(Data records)
● ● ●
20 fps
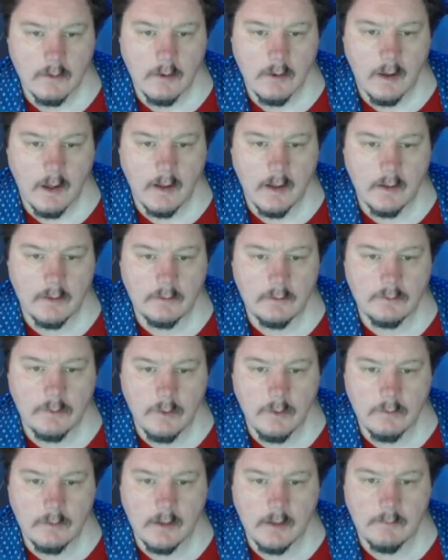And
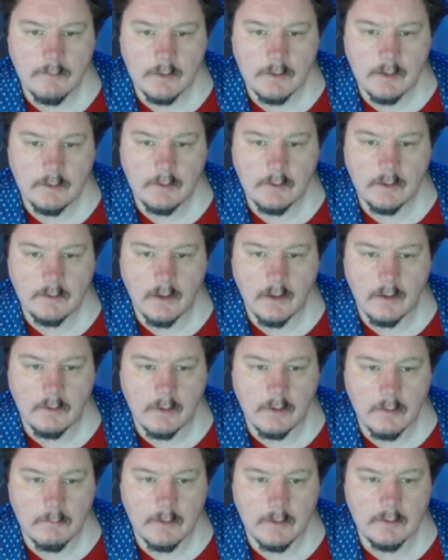truly finishing the
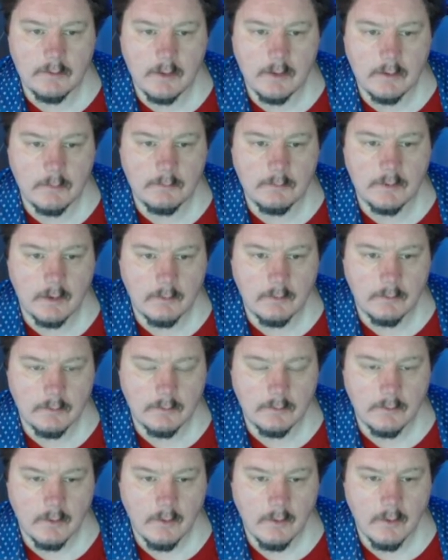human genome
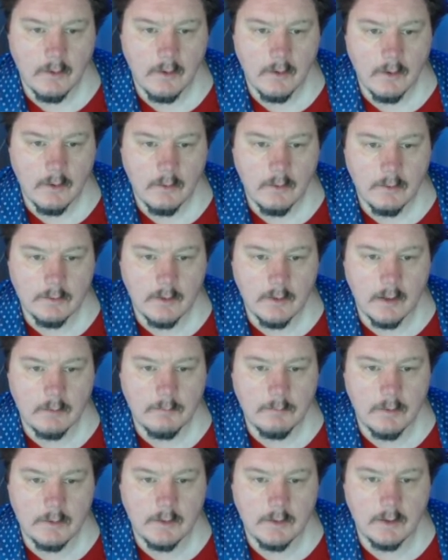sequence was
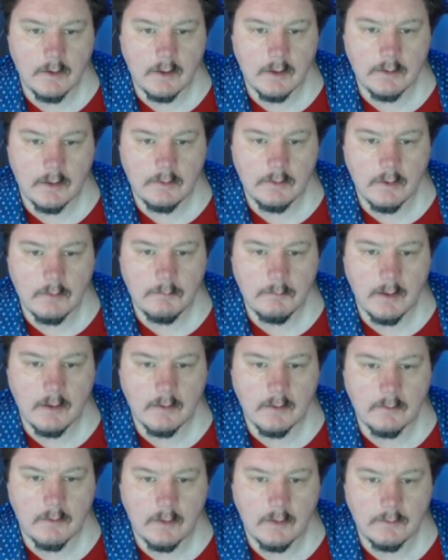like putting on a new
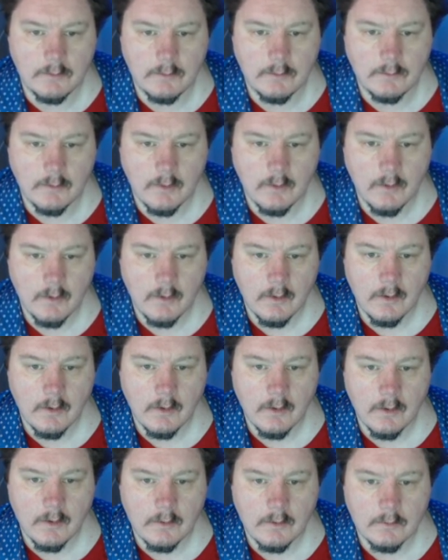pair of glasses.
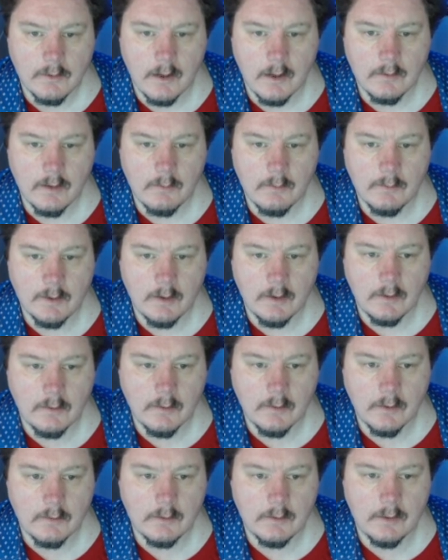Now that we can
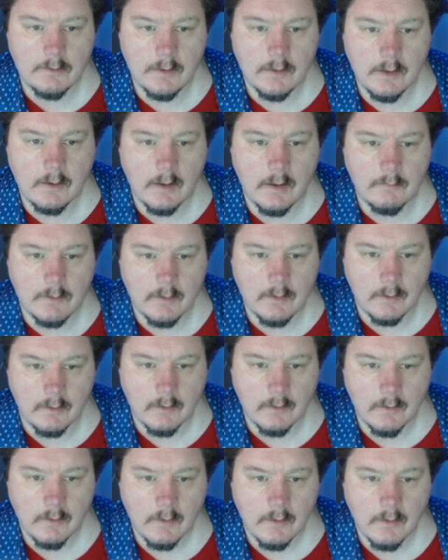clearly see everything,
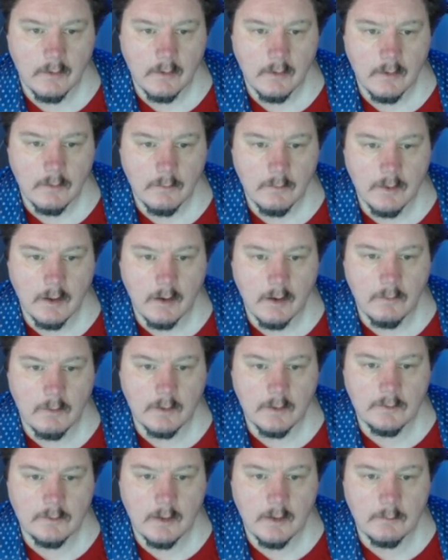we are
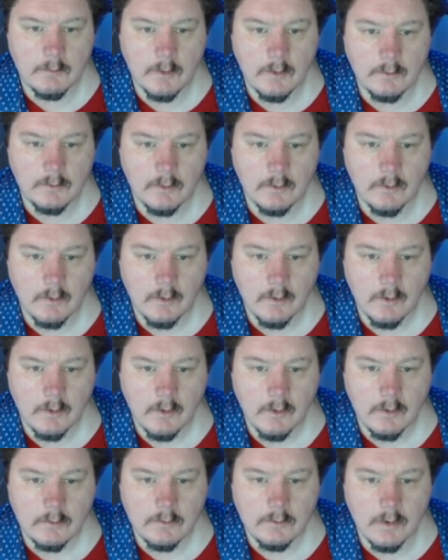one step closer
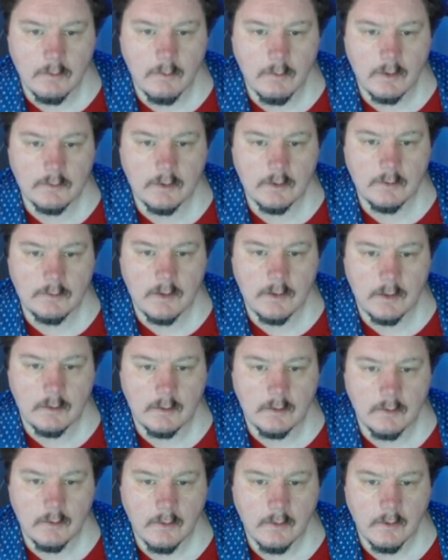to
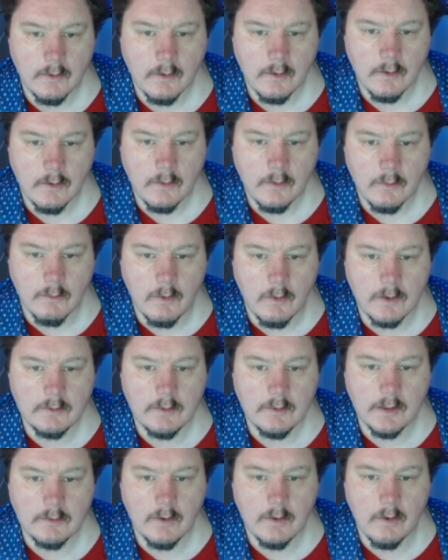understanding
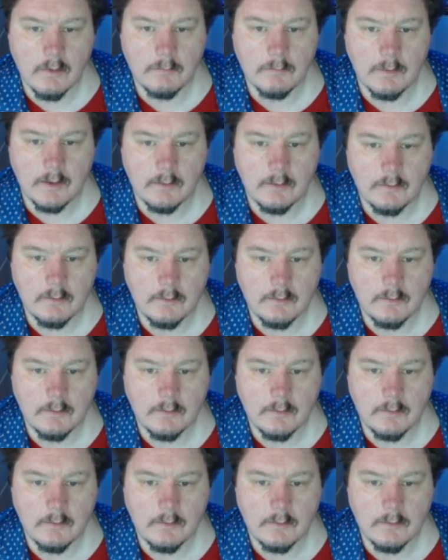what it all means.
● ● ●
WHAT TO WORK ON
The answer consists solely of the lines from the one holding "like putting on a new" through the final line of the records, both ends included, each duplicated exactly. Leave images out.

RESPONSE AREA
like putting on a new
pair of glasses.
Now that we can
clearly see everything,
we are
one step closer
to
understanding
what it all means.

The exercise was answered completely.